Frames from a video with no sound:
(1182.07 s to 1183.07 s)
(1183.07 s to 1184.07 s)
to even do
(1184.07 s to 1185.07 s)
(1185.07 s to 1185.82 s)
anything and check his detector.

--

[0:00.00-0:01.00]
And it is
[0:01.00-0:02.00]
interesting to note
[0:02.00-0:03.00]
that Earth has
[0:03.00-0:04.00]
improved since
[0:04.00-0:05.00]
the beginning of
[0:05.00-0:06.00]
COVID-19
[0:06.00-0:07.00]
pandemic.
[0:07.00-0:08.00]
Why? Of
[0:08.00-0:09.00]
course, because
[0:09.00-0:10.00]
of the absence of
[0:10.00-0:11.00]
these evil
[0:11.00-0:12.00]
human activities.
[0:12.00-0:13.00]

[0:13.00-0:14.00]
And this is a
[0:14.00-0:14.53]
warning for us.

...

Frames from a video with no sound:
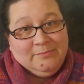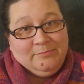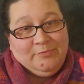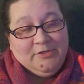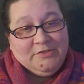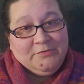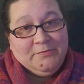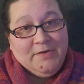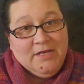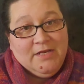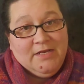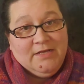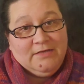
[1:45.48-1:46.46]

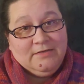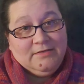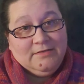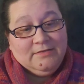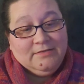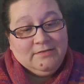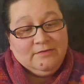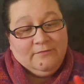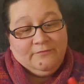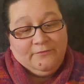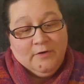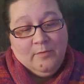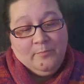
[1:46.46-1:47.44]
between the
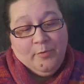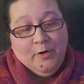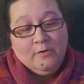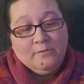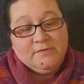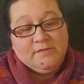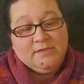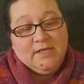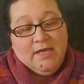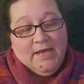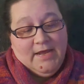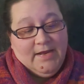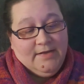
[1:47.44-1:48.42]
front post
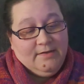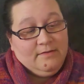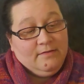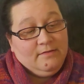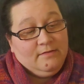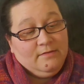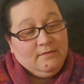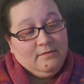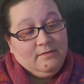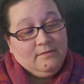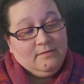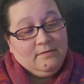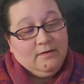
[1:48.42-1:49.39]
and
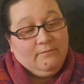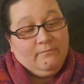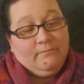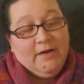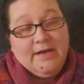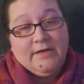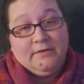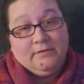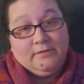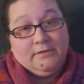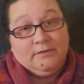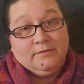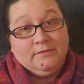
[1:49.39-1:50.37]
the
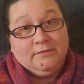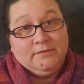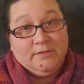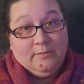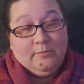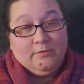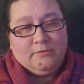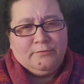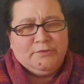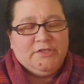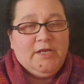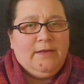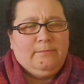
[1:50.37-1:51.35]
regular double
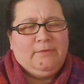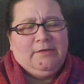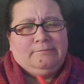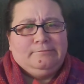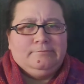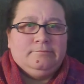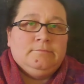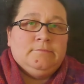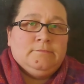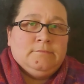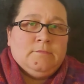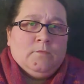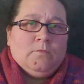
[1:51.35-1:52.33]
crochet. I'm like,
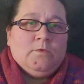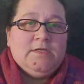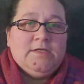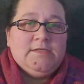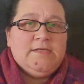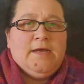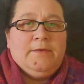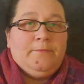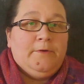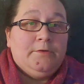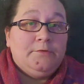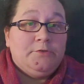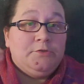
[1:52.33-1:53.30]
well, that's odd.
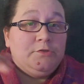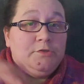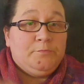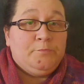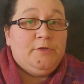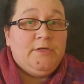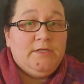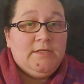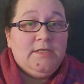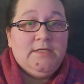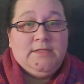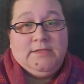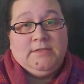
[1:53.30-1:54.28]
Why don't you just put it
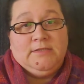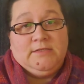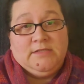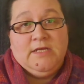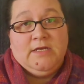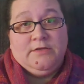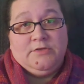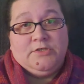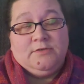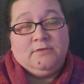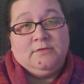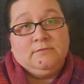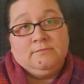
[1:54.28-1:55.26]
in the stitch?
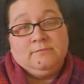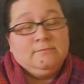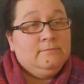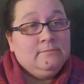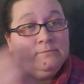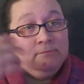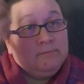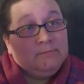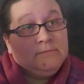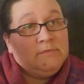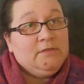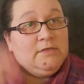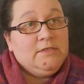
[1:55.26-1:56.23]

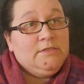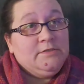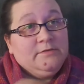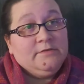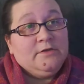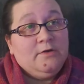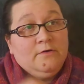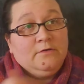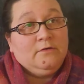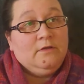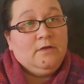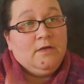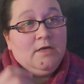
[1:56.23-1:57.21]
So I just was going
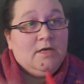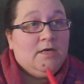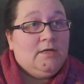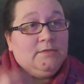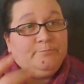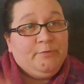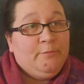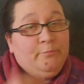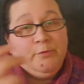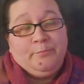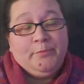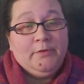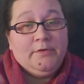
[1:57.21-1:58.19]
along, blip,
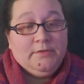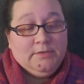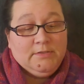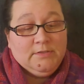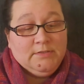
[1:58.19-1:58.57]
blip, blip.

» TASK GOAL:
Beginning with the line containing "[0:04.00-0:05.00]" and ending with the line containing "[0:12.00-0:13.00]", extract those lines exactly from the listing above, and only those.

» WRITTEN REPLY:
[0:04.00-0:05.00]
the beginning of
[0:05.00-0:06.00]
COVID-19
[0:06.00-0:07.00]
pandemic.
[0:07.00-0:08.00]
Why? Of
[0:08.00-0:09.00]
course, because
[0:09.00-0:10.00]
of the absence of
[0:10.00-0:11.00]
these evil
[0:11.00-0:12.00]
human activities.
[0:12.00-0:13.00]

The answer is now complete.